*** Block opens ***
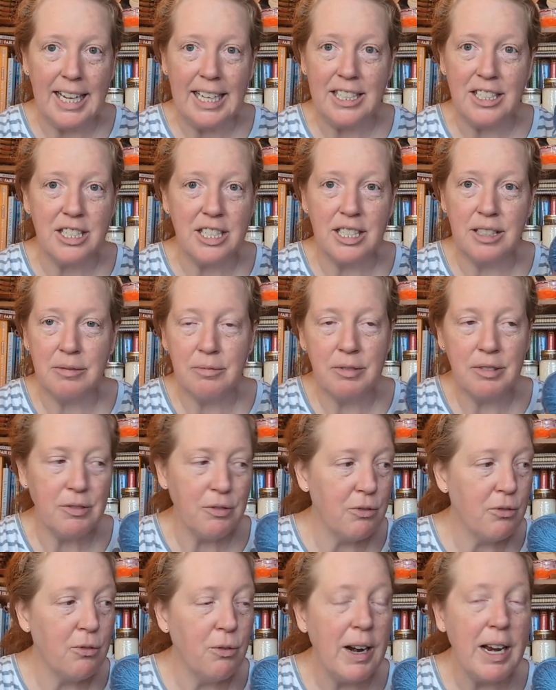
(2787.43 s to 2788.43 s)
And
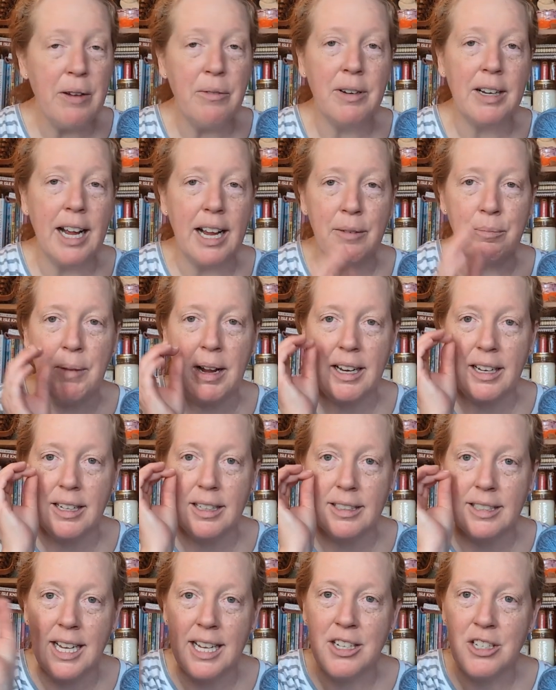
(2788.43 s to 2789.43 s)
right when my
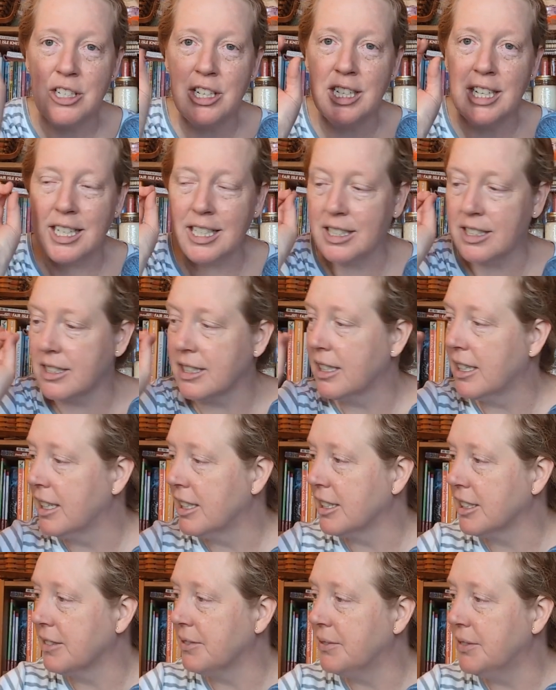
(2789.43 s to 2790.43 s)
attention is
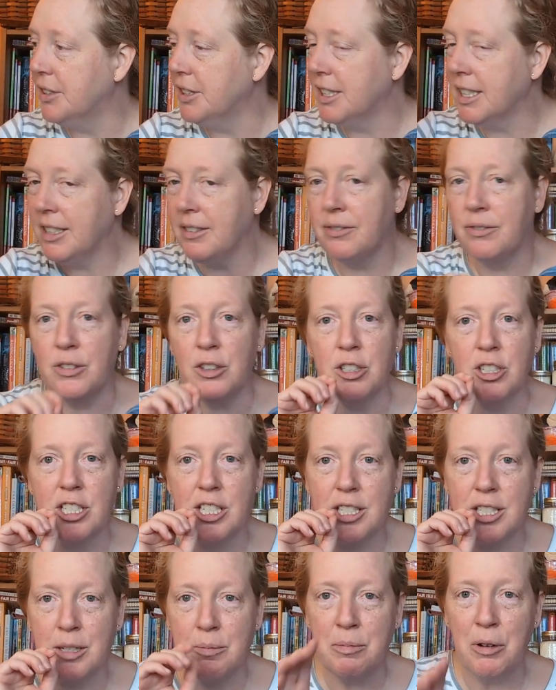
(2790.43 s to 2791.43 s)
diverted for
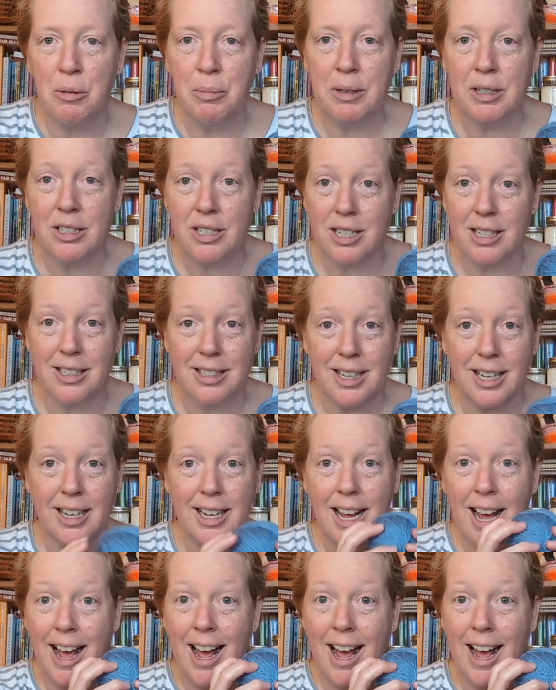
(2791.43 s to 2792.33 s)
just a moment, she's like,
*** Block closes ***
**Description of the task:**
Every entry above should be written out again verbatim, with no pictures included.

**Answer to this exercise:**
(2787.43 s to 2788.43 s)
And
(2788.43 s to 2789.43 s)
right when my
(2789.43 s to 2790.43 s)
attention is
(2790.43 s to 2791.43 s)
diverted for
(2791.43 s to 2792.33 s)
just a moment, she's like,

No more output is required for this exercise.